The Darkslayer: Bish and Bone Series Collector's Edition (Books 1-10): Sword and Sorcery Masterpieces

Home > Fantasy > The Darkslayer: Bish and Bone Series Collector's Edition (Books 1-10): Sword and Sorcery Masterpieces > Page 42
The Darkslayer: Bish and Bone Series Collector's Edition (Books 1-10): Sword and Sorcery Masterpieces Page 42

by Craig Halloran


  “Inquisition!” Kam said. “You jest!”

  “No, I’m quite serious.” Ruut rubbed an amulet on his chest.

  The hair on Fogle’s neck prickled. “This is a matter for the City Watch, not an inquisition.”

  “Kam’s father disagrees,” Ruut said. “And the City Watch is busy these days, dealing with other things.”

  “Call them underlings,” Fogle said.

  “There are many matters at play that I am sure you are unaware of.”

  Fogle’s hands formed white-knuckled fists. The arrogance of the Royals in the towers infuriated him. Their buildings could be toppling from the sky and they would still deny it before they acted.

  “But,” Ruut continued, “I’m not here to discuss other matters. I’m here to find out what happened to Jaen. And if you don’t tell me, there will be an inquisition.”

  Fogle’s eyes searched for Kam’s, but she wasn’t looking at him. He followed her stare out the window.

  Troops were coming, a dozen soldiers on horses with an accompaniment of foot soldiers. There were magi, too, wearing purple robes streaked in blue.

  “Perhaps you’re looking in the wrong place,” Fogle said. “It wouldn’t be the first time the Order was wrong. I seem to remember a few cases where many innocent people died.”
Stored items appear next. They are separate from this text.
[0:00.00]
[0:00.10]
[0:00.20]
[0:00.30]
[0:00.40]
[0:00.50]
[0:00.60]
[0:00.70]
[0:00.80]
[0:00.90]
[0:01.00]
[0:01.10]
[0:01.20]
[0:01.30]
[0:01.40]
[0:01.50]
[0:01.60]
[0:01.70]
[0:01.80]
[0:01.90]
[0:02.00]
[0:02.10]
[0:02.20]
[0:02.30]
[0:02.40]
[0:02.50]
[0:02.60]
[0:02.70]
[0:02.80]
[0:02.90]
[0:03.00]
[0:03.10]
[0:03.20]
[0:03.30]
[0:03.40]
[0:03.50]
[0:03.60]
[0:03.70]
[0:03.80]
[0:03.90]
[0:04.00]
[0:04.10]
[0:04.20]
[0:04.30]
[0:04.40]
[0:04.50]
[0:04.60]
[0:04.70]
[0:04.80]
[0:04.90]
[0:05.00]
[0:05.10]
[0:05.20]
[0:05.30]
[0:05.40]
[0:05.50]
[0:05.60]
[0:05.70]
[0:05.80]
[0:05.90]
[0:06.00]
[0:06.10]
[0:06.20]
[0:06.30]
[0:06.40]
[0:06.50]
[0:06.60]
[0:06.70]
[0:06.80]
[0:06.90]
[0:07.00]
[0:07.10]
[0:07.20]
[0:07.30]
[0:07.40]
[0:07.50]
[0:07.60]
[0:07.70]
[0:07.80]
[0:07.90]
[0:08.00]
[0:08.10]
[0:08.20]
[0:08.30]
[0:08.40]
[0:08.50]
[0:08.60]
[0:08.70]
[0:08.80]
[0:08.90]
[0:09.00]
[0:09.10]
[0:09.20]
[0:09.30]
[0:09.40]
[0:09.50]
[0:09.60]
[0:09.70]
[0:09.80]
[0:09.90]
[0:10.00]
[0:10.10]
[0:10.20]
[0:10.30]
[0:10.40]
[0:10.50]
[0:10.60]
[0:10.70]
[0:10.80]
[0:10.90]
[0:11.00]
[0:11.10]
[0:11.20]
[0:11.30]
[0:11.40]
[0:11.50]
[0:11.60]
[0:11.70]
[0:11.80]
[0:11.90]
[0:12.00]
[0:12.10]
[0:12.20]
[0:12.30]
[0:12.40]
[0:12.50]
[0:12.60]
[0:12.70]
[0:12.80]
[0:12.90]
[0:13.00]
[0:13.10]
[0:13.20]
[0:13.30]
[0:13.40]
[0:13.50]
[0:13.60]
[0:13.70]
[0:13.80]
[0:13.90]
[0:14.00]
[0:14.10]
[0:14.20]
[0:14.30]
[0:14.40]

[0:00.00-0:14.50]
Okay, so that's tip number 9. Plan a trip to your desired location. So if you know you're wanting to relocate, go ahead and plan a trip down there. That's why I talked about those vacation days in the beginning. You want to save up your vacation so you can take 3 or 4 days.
  “Let’s not be coy, Fogle. Though it’s good to know that you still have some banter within you.” Ruut passed through the sofa and stood in the middle of the coffee table. “I’d advise you not to say anything that could be put on the record.”
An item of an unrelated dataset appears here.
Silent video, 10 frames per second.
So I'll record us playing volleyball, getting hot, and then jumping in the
  “Oh, I’m on trial, am I?”

  “You will be soon enough. And not just you, as I mentioned before, but all of you.”

  “You can’t just make an accusation off of an assumption—”

  “Fogle, stop,” Kam said. She got up out of her rocker, still staring out the window. Her eyes widened.

  Fogle looked. The Magi Roost was surrounded.

  Kam sighed. Tears streamed down her face. “It’s me you want.”

  “Pardon?” Ruut said, drifting closer.

  Kam turned to face him and opened her mouth to speak.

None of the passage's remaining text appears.